Stored data entries
++++++

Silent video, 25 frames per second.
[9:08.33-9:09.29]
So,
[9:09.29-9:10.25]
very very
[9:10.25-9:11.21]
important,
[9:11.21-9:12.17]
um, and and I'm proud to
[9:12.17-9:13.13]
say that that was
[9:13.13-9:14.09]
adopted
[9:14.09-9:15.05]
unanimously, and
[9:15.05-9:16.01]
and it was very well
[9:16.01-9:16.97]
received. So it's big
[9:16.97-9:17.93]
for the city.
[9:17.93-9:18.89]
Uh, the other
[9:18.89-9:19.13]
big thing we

++++++

PROBLEM TO SOLVE> Output the data above exactly, please, line for line.

SOLUTION FOR THIS EXERCISE>
Silent video, 25 frames per second.
[9:08.33-9:09.29]
So,
[9:09.29-9:10.25]
very very
[9:10.25-9:11.21]
important,
[9:11.21-9:12.17]
um, and and I'm proud to
[9:12.17-9:13.13]
say that that was
[9:13.13-9:14.09]
adopted
[9:14.09-9:15.05]
unanimously, and
[9:15.05-9:16.01]
and it was very well
[9:16.01-9:16.97]
received. So it's big
[9:16.97-9:17.93]
for the city.
[9:17.93-9:18.89]
Uh, the other
[9:18.89-9:19.13]
big thing we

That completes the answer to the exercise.